Certains objets font partie de ces personnes, tissant avec elles un lien particulier, un lien d’appartenance qui leur confère une valeur particulière et unique qui identifie toutes ces personnes avec leur environnement culturel. Ces objets sont personnels, uniques et non interchangeables, d’authentiques éléments biographiques et des pièces essentielles dans ces tranches de vie. N’oublions pas les objets qui renvoient à des expériences non seulement sentimentales, mais également sensorielles, telles que le goût ou la nourriture, si importante pour Kanita. Leur saveur et leur arôme recréent un moment, un lieu, une culture ou une connexion très intime avec son milieu familial. Ces possessions leur permettent également de conserver des souvenirs et la mémoire de leurs origines. Leur valeur se concrétise au moment même où ils sont choisis.

Ces objets peuvent être de véritables références du lieu et du temps qui identifient leurs propriétaires, tels que peuvent l’être des photos de famille, d’amis, d’êtres aimés ou de lieux. Ils peuvent également être des témoignages d’expériences décrivant des moments si particuliers. Les objets permettent parfois, rien que par leur présence, de recréer des contextes de lieux divers et lointains, de leur origine géographique, servant alors de lien particulier entre ces lieux et les personnes. La photographie ne se résume pas à un support matériel. La crédibilité de la photographie traditionnelle a parfois reposé sur le caractère original de sa correspondance initiale avec le monde qu’elle reproduit en images, un lien de représentation qui apparaît comme essentiel. D’autre part, on trouve ces objets reçus en cadeaux. Ces objets offerts peuvent avoir une grande importance dans le logement du migrant, parfois exhibés tels des références au lieu d’origine. D’autres resteront cachés en fonction de la relation qu’ils entretiennent avec leur propriétaire, pour leurs liens sentimentaux et intimes, des trésors gardés qui accumulent une forte charge émotionnelle, protégés de la vue des étrangers comme dans le cas de Milouda.

Une autre considération importante est l’identité et la continuité avec le lieu d’origine, avec l’espace et le temps passé, leur relation non seulement avec les personnes, mais également avec les lieux et les moments, évoquant des expériences vécues dans le passé, mais faisant également partie du présent, marquant par là même un espace temporaire de continuité.
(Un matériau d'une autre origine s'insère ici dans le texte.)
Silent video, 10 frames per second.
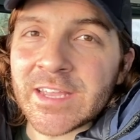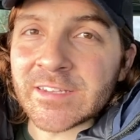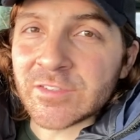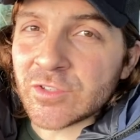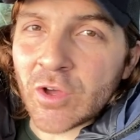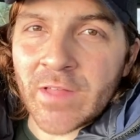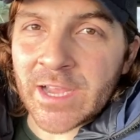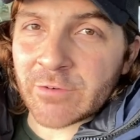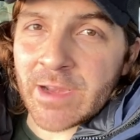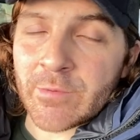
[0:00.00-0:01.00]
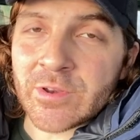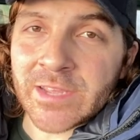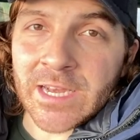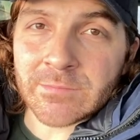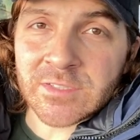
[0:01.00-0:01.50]
is not that great when you
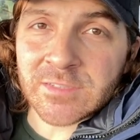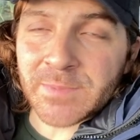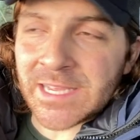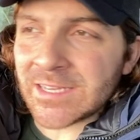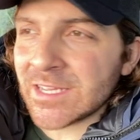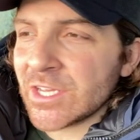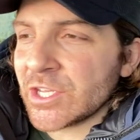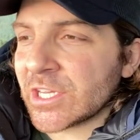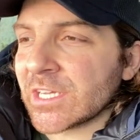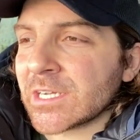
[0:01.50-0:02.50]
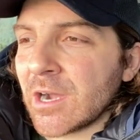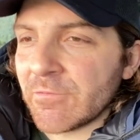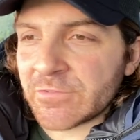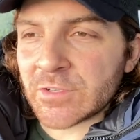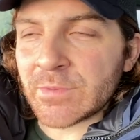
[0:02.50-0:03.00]
get up to speed. You can
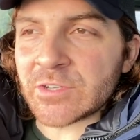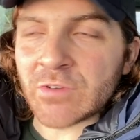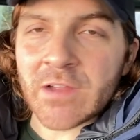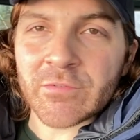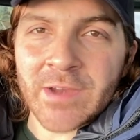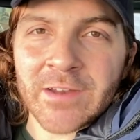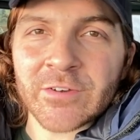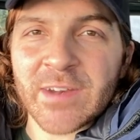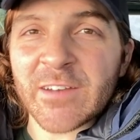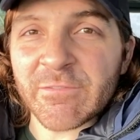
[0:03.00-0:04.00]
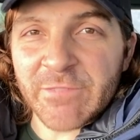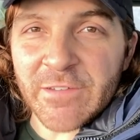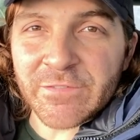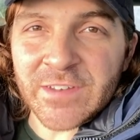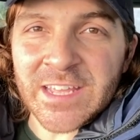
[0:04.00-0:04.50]
comfortably drive around
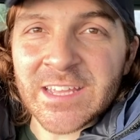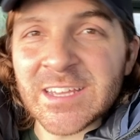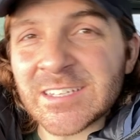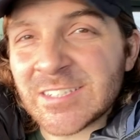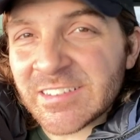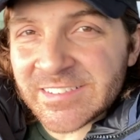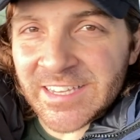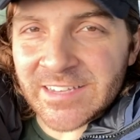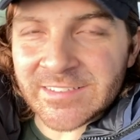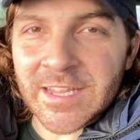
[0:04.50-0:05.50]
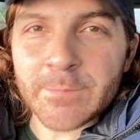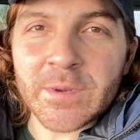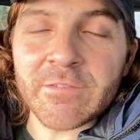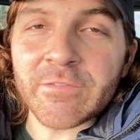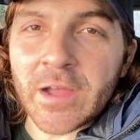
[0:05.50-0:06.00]
50 to 60,
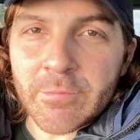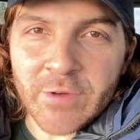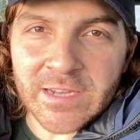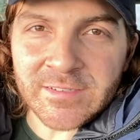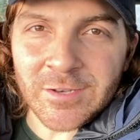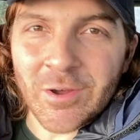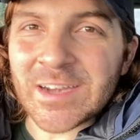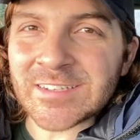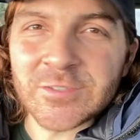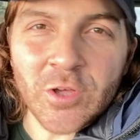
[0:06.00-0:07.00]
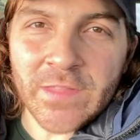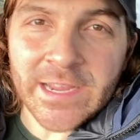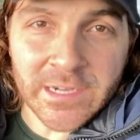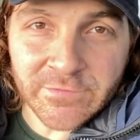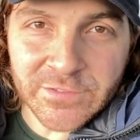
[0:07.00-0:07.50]
but it vibrates a lot and it's not
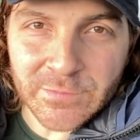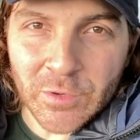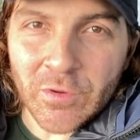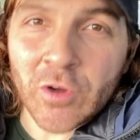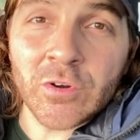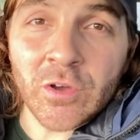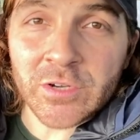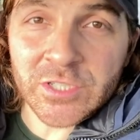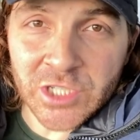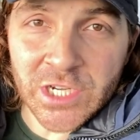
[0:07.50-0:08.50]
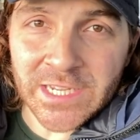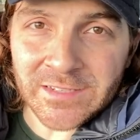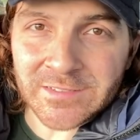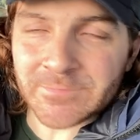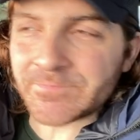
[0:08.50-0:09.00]
that comfortable on longer
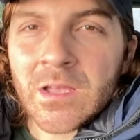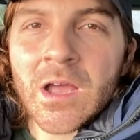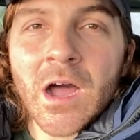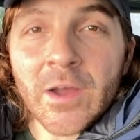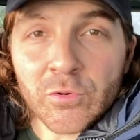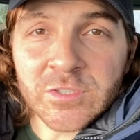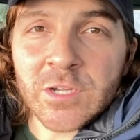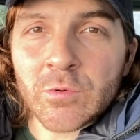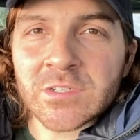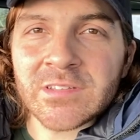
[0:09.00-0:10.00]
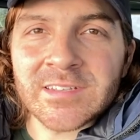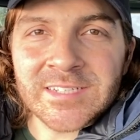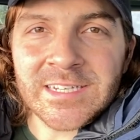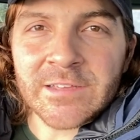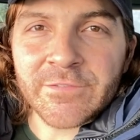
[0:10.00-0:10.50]
journeys. I also wanted the
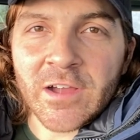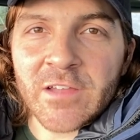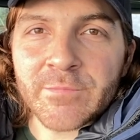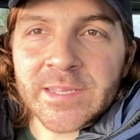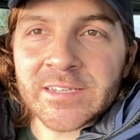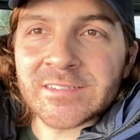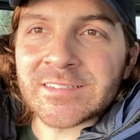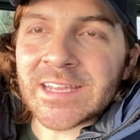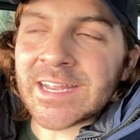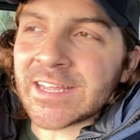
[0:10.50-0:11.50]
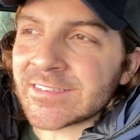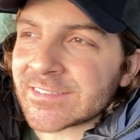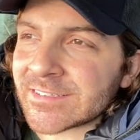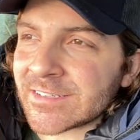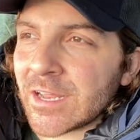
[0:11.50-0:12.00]
TD5 because it is
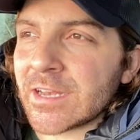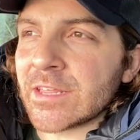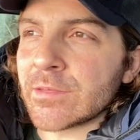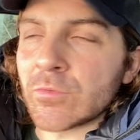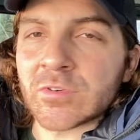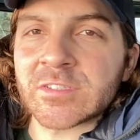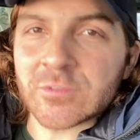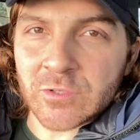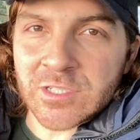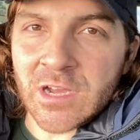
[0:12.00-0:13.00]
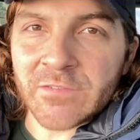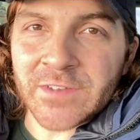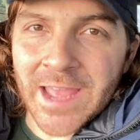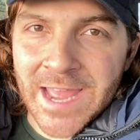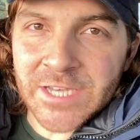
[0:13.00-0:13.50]
slightly the more sought
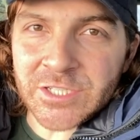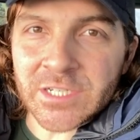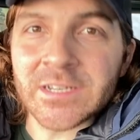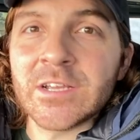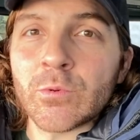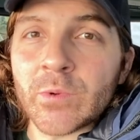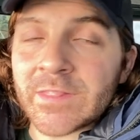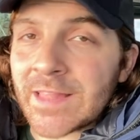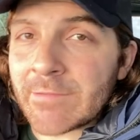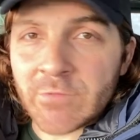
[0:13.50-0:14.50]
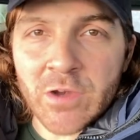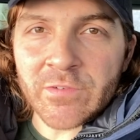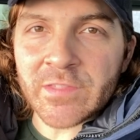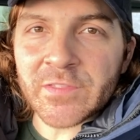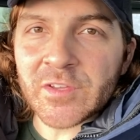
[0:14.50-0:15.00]
after engine with Land
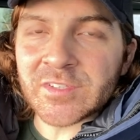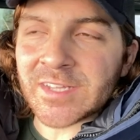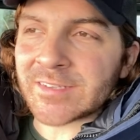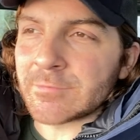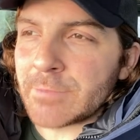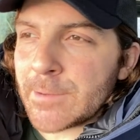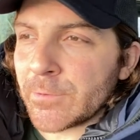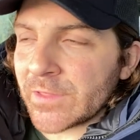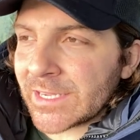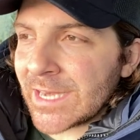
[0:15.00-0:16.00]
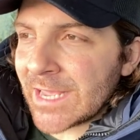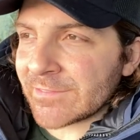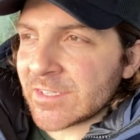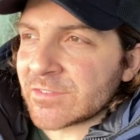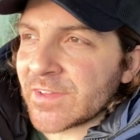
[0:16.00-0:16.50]
Rover enthusiasts and people that collect
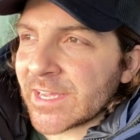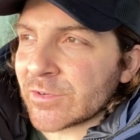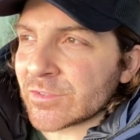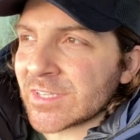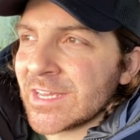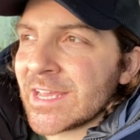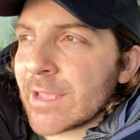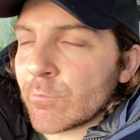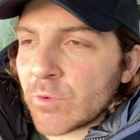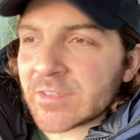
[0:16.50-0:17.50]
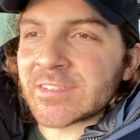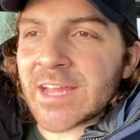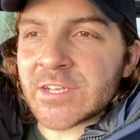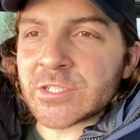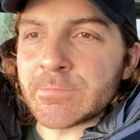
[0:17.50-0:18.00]
these vehicles. It was the
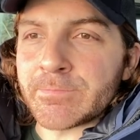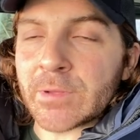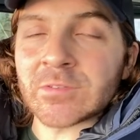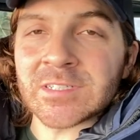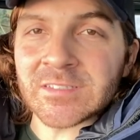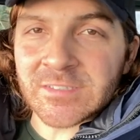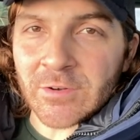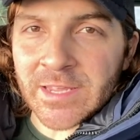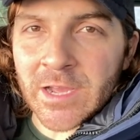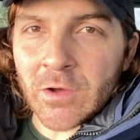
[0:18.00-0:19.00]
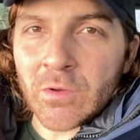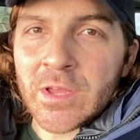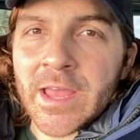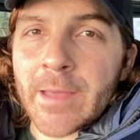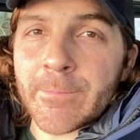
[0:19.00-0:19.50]
engine built in Solihull
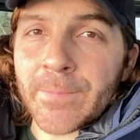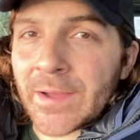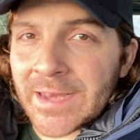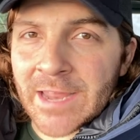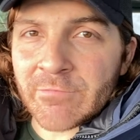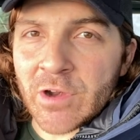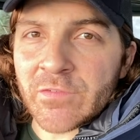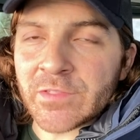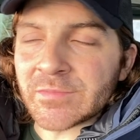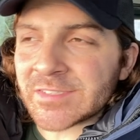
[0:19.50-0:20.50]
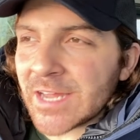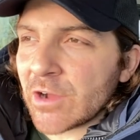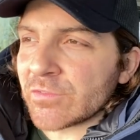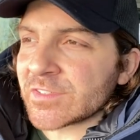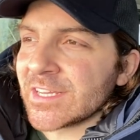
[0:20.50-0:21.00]
by Land Rover
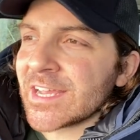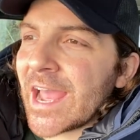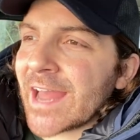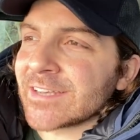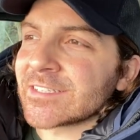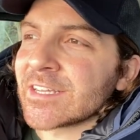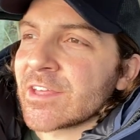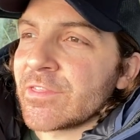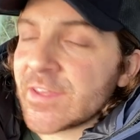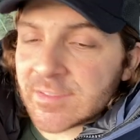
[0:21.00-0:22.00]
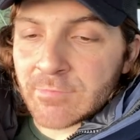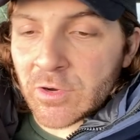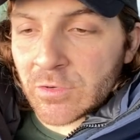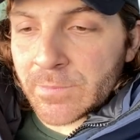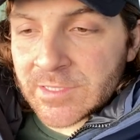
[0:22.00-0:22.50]
themselves, and this
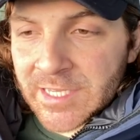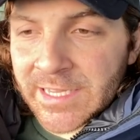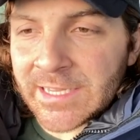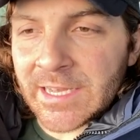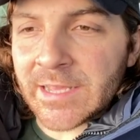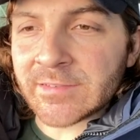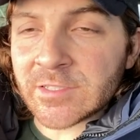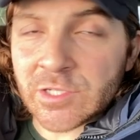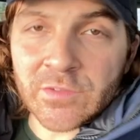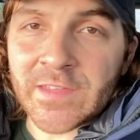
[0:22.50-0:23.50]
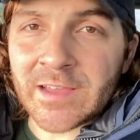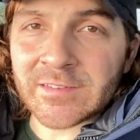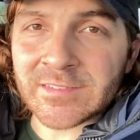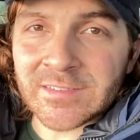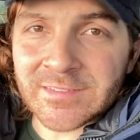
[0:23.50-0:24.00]
model particularly is a
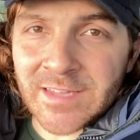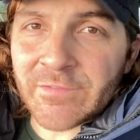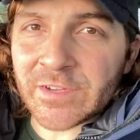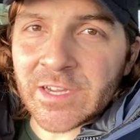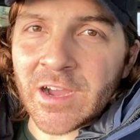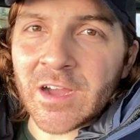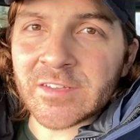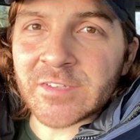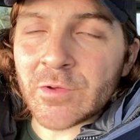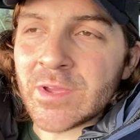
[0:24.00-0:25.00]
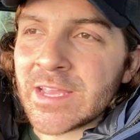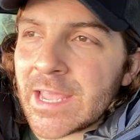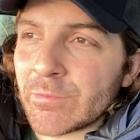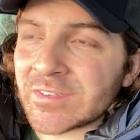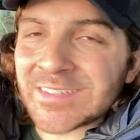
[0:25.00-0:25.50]
2007 car, so
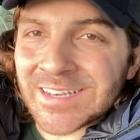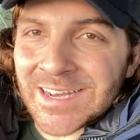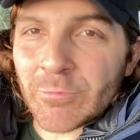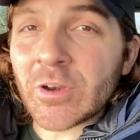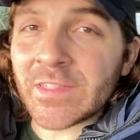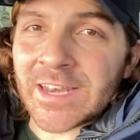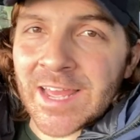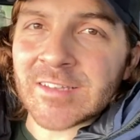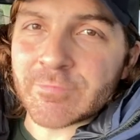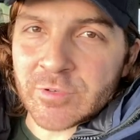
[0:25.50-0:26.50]
it was one of the last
Les objets sélectionnés deviennent significatifs, voire symboliques, de par leur caractère évocateur et leur capacité à transmettre une signification au sens migratoire. Ils deviennent importants, car ils reflètent une expérience de vie cruciale et leur présence décrit ces histoires personnelles. Sujet et objet interagissent, partageant alors des histoires et des émotions.